## Required action
Give back every entry exactly as it is written, but not the pictures.

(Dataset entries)
[Start of section]
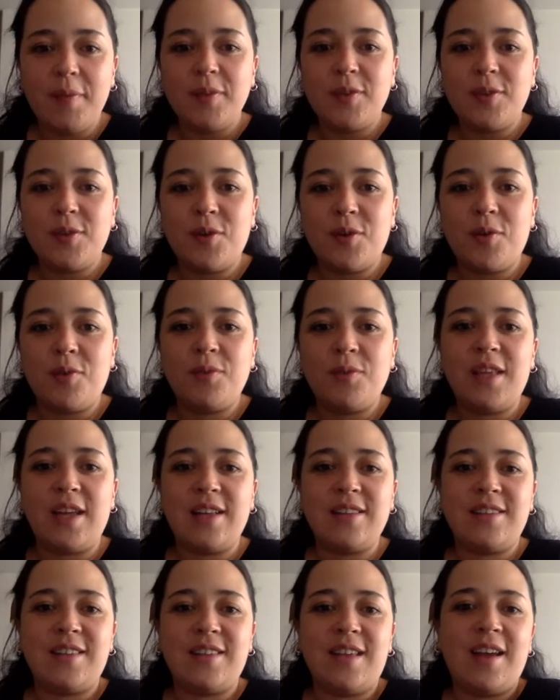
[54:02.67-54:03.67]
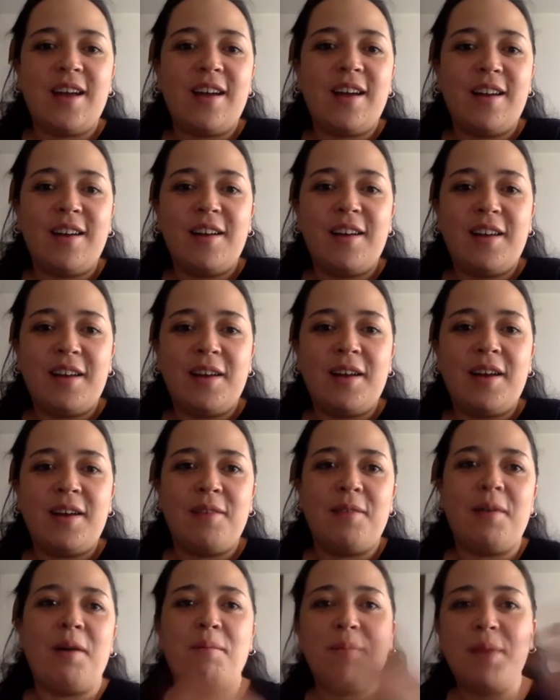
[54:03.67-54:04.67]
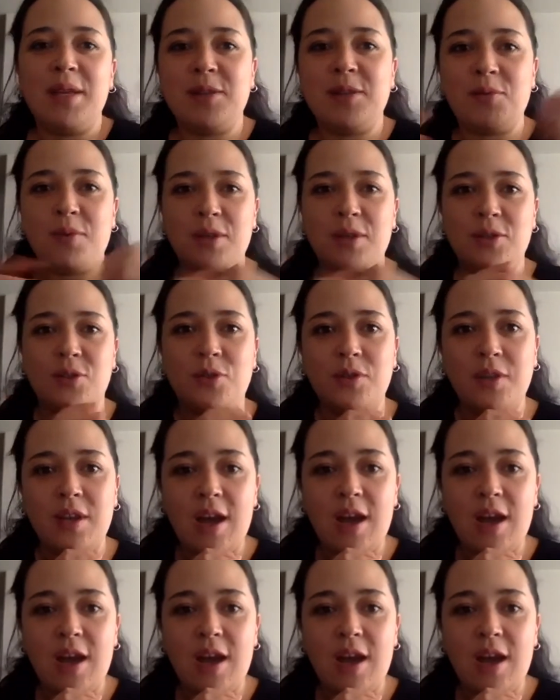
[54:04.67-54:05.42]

So that's a big question.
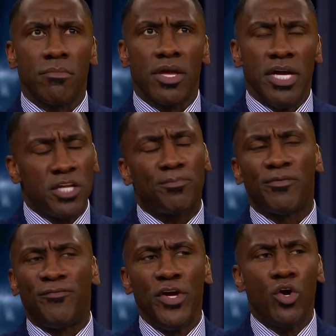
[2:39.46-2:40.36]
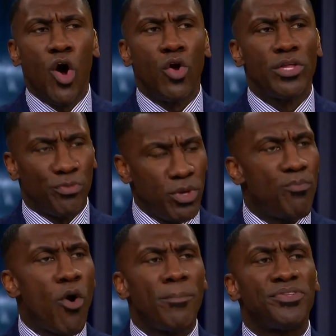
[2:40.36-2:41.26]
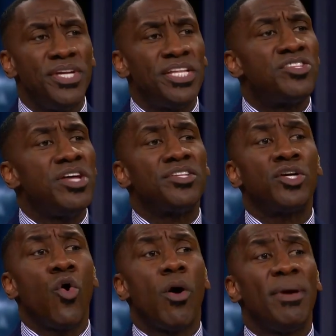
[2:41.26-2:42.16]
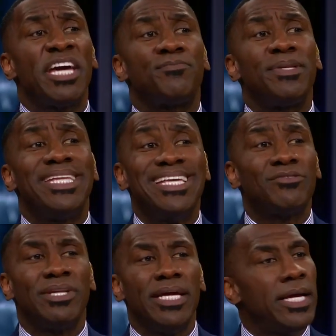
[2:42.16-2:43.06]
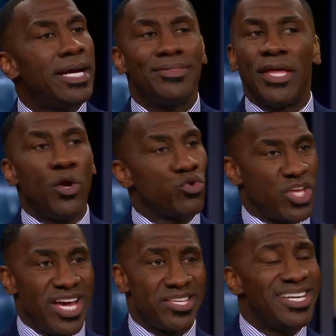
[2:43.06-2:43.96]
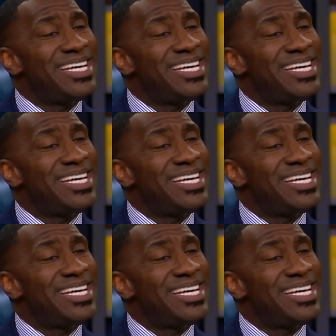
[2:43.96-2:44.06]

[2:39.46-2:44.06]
his field goal and three-point percentage doesn't go up exponentially, they don't change it.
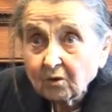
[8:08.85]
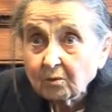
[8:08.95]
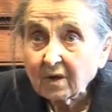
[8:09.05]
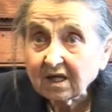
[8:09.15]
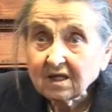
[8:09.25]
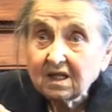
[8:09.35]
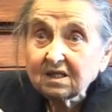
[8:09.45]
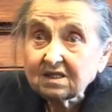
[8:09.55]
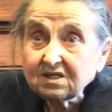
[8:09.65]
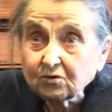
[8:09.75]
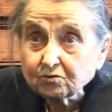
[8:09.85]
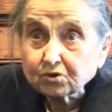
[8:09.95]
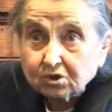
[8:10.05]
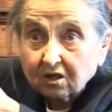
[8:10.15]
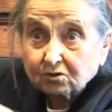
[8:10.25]
where he
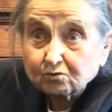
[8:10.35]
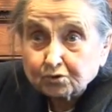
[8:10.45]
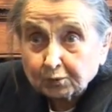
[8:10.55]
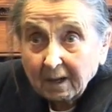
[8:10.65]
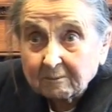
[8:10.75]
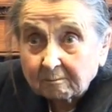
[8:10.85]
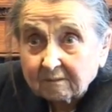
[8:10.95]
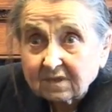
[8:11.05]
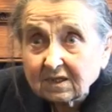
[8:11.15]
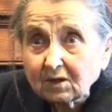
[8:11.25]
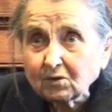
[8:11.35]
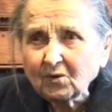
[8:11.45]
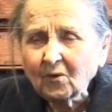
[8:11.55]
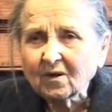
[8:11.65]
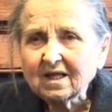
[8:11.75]
used to swim, you know,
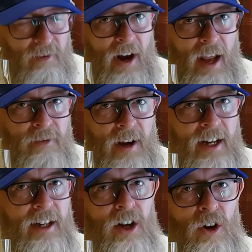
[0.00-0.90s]
very, I
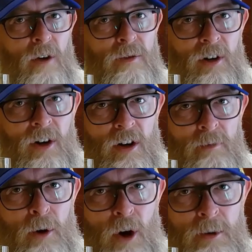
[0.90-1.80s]
find it in an awful lot
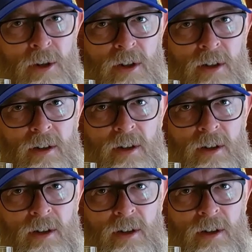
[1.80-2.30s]
of bourbons.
[End of section]
## Solution for this problem
[54:02.67-54:03.67]
[54:03.67-54:04.67]
[54:04.67-54:05.42]

So that's a big question.
[2:39.46-2:40.36]
[2:40.36-2:41.26]
[2:41.26-2:42.16]
[2:42.16-2:43.06]
[2:43.06-2:43.96]
[2:43.96-2:44.06]

[2:39.46-2:44.06]
his field goal and three-point percentage doesn't go up exponentially, they don't change it.
[8:08.85]
[8:08.95]
[8:09.05]
[8:09.15]
[8:09.25]
[8:09.35]
[8:09.45]
[8:09.55]
[8:09.65]
[8:09.75]
[8:09.85]
[8:09.95]
[8:10.05]
[8:10.15]
[8:10.25]
where he
[8:10.35]
[8:10.45]
[8:10.55]
[8:10.65]
[8:10.75]
[8:10.85]
[8:10.95]
[8:11.05]
[8:11.15]
[8:11.25]
[8:11.35]
[8:11.45]
[8:11.55]
[8:11.65]
[8:11.75]
used to swim, you know,
[0.00-0.90s]
very, I
[0.90-1.80s]
find it in an awful lot
[1.80-2.30s]
of bourbons.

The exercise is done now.